Overall using a common class for objects (i.e. Canine for Dog, Wolf and Poodle) only works well if their differences are very minor (like different image, attack value, hp, etc). Once you start adding differences in behaviour and type you’ll begin adding lots of boiler plate code just to get the same effect as using inheritance.

I tend to agree with Demonpants on this one (surprise!). The aim is to reduce the depth of your inheritance tree. My personal preference is to have it reduced to 0. Inheritance is best avoided - it restricts you into working with some kind of hierarchy, where a hierarchy is often totally not suited to handle your game logic. You end up with moving more and more functionality up the tree, until (in worst case) you end up with a huge ‘magic blob’ having functionality that you can turn on and off.

Composition over inheritance is here to save the day. You can use it as ‘mixins’ from other language, so that you can simply add or remove functionality (even at runtime) from an entity. The more complex the game is, the greater the advantages become from using composition. In a tiny game, it’s just a royal pain in the behind.

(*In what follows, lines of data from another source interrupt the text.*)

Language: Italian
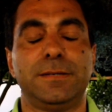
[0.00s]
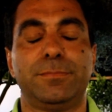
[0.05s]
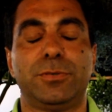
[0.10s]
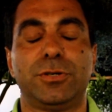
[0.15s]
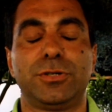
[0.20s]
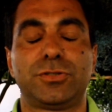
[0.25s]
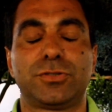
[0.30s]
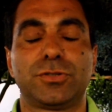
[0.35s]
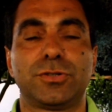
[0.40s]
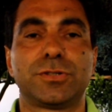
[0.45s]

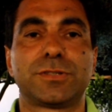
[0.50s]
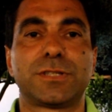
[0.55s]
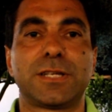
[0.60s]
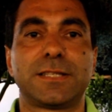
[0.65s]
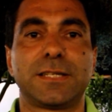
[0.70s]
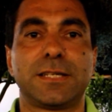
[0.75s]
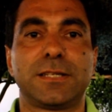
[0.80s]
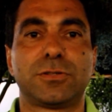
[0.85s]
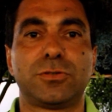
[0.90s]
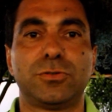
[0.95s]
poi ci sono
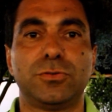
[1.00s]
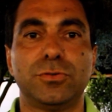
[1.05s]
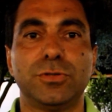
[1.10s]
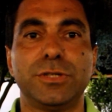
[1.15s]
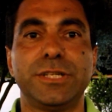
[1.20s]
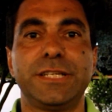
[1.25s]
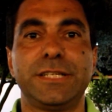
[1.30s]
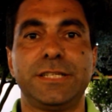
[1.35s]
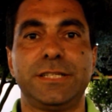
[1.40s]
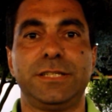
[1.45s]
stati
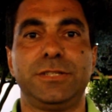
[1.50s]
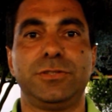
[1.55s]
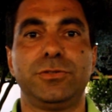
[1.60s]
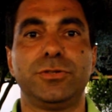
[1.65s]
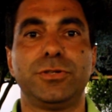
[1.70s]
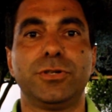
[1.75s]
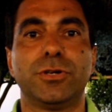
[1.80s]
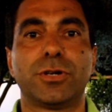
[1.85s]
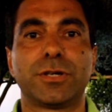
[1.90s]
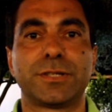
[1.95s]
alcuni
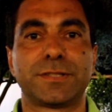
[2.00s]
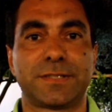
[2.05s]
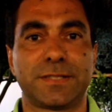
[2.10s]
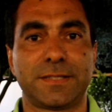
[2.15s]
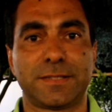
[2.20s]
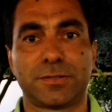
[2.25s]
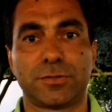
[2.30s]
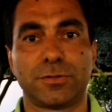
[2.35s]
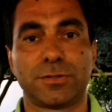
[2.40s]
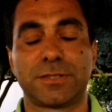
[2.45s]
juniores
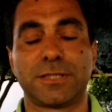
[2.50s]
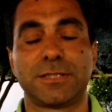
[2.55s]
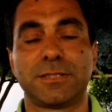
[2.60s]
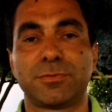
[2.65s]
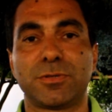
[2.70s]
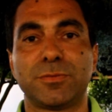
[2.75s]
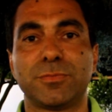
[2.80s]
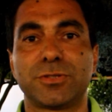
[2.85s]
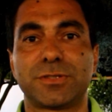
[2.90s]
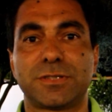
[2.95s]
che sono stati
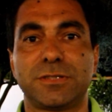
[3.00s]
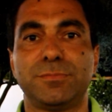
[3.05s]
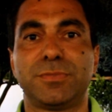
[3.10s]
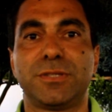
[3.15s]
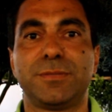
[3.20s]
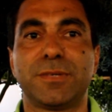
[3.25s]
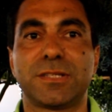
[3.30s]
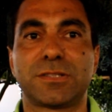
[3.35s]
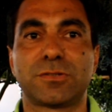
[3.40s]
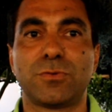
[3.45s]
promossi in
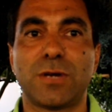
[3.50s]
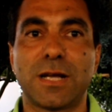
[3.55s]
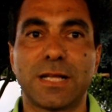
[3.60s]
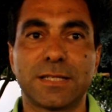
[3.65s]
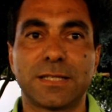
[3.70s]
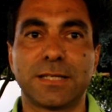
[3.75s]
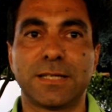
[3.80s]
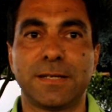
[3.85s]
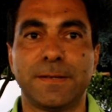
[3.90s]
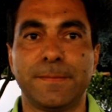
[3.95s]
prima
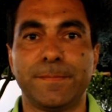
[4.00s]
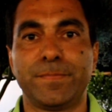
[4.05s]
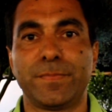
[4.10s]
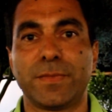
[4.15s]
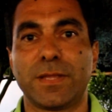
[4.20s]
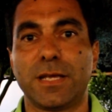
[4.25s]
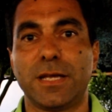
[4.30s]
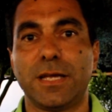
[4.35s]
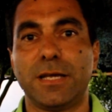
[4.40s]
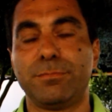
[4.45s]
squadra
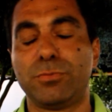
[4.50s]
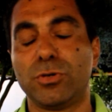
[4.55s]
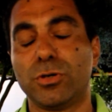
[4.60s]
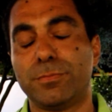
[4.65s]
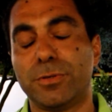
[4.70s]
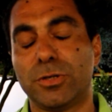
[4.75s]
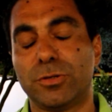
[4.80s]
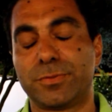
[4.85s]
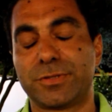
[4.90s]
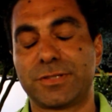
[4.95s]
e in più
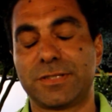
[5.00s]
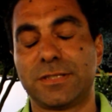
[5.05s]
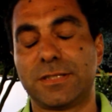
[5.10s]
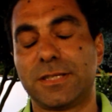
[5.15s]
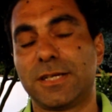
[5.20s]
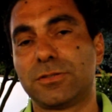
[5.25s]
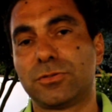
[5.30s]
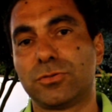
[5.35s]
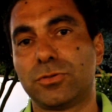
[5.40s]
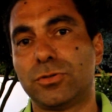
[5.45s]
abbiamo
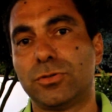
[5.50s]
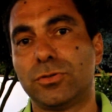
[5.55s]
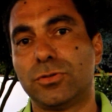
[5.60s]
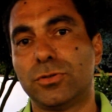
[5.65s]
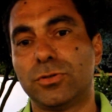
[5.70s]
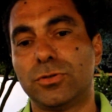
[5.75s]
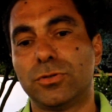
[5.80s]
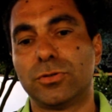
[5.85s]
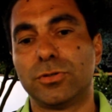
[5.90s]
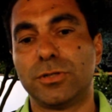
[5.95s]

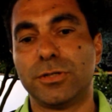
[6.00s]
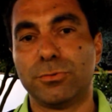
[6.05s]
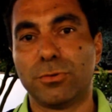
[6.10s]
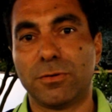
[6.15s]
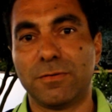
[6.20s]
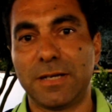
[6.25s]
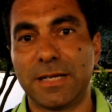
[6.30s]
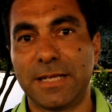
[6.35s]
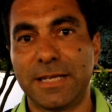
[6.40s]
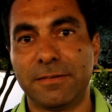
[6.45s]
presentato le
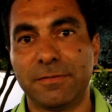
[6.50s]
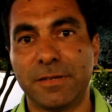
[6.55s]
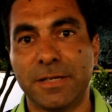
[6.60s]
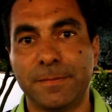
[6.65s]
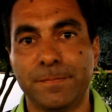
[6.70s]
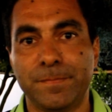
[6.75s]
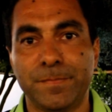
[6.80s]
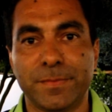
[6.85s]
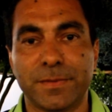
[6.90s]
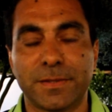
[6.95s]
nuove leve,
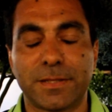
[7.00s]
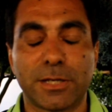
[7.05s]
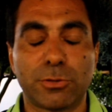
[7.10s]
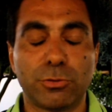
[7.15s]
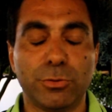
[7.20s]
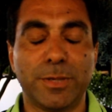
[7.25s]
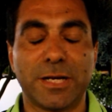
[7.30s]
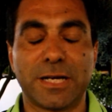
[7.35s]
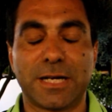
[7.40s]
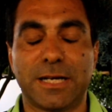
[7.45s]
tra
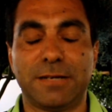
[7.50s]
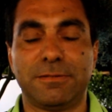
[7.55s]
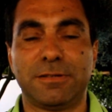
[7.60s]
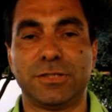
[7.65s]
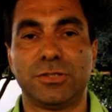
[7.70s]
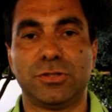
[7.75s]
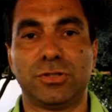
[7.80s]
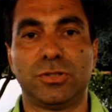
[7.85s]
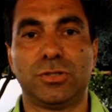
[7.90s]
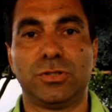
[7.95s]
cui
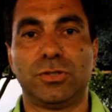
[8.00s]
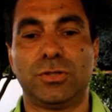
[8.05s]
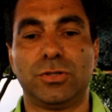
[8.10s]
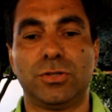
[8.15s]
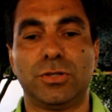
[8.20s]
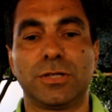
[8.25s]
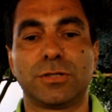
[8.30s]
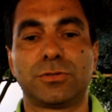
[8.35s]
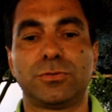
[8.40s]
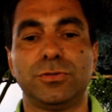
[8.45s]

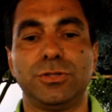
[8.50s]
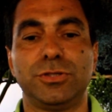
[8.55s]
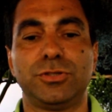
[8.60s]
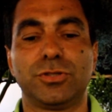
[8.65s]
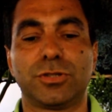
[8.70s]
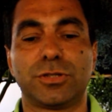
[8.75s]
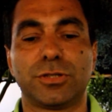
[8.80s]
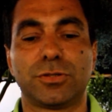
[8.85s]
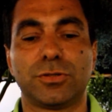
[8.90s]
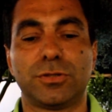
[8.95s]
mancavano alcuni
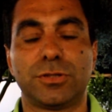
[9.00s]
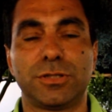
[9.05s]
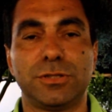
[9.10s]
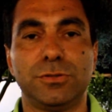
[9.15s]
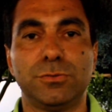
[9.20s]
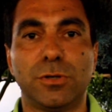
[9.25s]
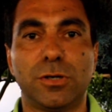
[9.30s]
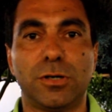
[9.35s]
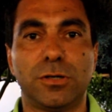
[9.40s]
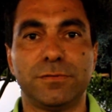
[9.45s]
giocatori
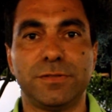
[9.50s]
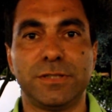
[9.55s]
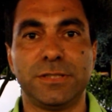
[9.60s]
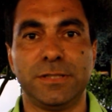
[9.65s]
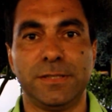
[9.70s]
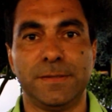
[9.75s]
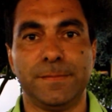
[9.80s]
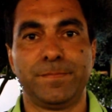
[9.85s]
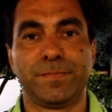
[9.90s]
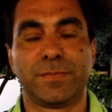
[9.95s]
nuovi
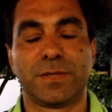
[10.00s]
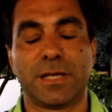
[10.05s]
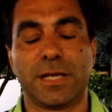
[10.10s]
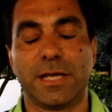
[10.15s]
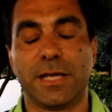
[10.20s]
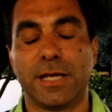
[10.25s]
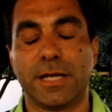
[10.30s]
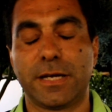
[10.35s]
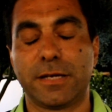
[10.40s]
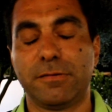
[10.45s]

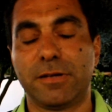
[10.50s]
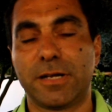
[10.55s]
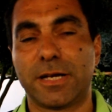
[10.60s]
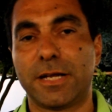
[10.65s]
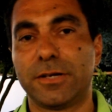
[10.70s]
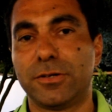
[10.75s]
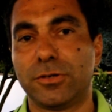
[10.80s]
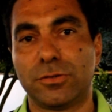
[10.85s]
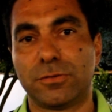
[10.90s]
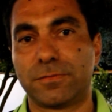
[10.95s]
che
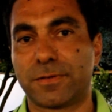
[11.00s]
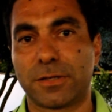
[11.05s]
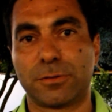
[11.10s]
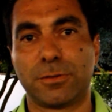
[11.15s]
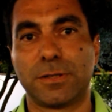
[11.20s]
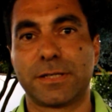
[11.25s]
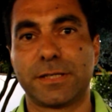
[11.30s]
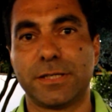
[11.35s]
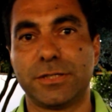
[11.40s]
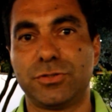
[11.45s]
arriveranno fra
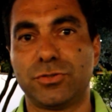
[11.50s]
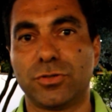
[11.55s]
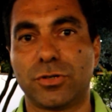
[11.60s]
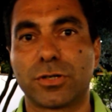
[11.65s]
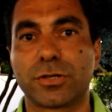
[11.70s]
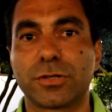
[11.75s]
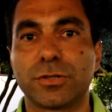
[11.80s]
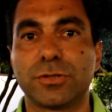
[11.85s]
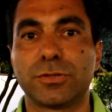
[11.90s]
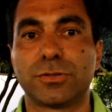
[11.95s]
qualche
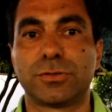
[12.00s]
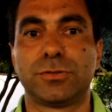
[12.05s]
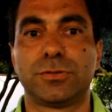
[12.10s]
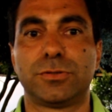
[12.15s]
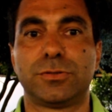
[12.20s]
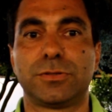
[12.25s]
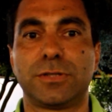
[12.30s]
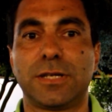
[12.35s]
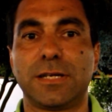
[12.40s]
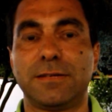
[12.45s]

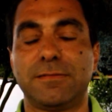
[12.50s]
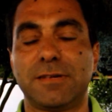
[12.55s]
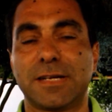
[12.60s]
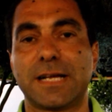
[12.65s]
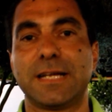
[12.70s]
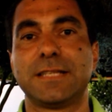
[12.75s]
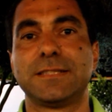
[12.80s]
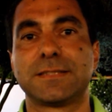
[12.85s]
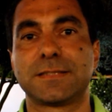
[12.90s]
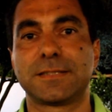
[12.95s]
giorno dalle
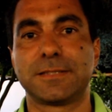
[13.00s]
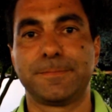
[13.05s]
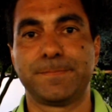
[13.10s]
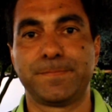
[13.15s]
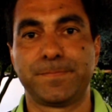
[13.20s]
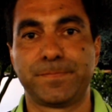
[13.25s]
vacanze.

`Entity dog = new Entity();
dog.setSprite(myDogSprite);
Movement2D mov = new Movement2D();
BiteWeapon = new BiteWeapon();
dog.addComponent(mov);
dog.addComponent(new DogAI());
dog.addComponent(weapon);

mov.enqueueMoveTo(x1, y1);
mov.enqueueMoveTo(x2, y2);
weapon.enqueueAttack();

while(true)
dog.tick();`

:wink:

Yeah, seems like Riven is getting back towards the component method of doing things - in the end it looks like anything works, but you should find what’s best for you. However, using instanceof all over the place is a bit slow, so you should be careful with having a bagillion classes. Otherwise there’s not much difference, in the end, between all inheritance, all components, or some shade in between.

One big reason not to use inheritance, however, is for updating purposes. Because Java is JIT you can always just have people download new .class files (like if you added in Vampire after releasing the game) instead of a whole new download, but this won’t work if you’re planning on distributing in binary, and either can be annoying and is more prone to classpath problems. If you’ve got a component system then all you need to do is include another constructor with some different parameters to it, which is easier to add on to an existing project.

What really will aid you the best in the end, though, is if you can successfully write down at least most of the stuff you will need for your game. Do some UML-type stuff: this monster does this and this item does that, and these two can share that functionality, etc. Once you’ve got a steady roadmap to go off of, you’ll be in a much better place to decide how you want to implement everything.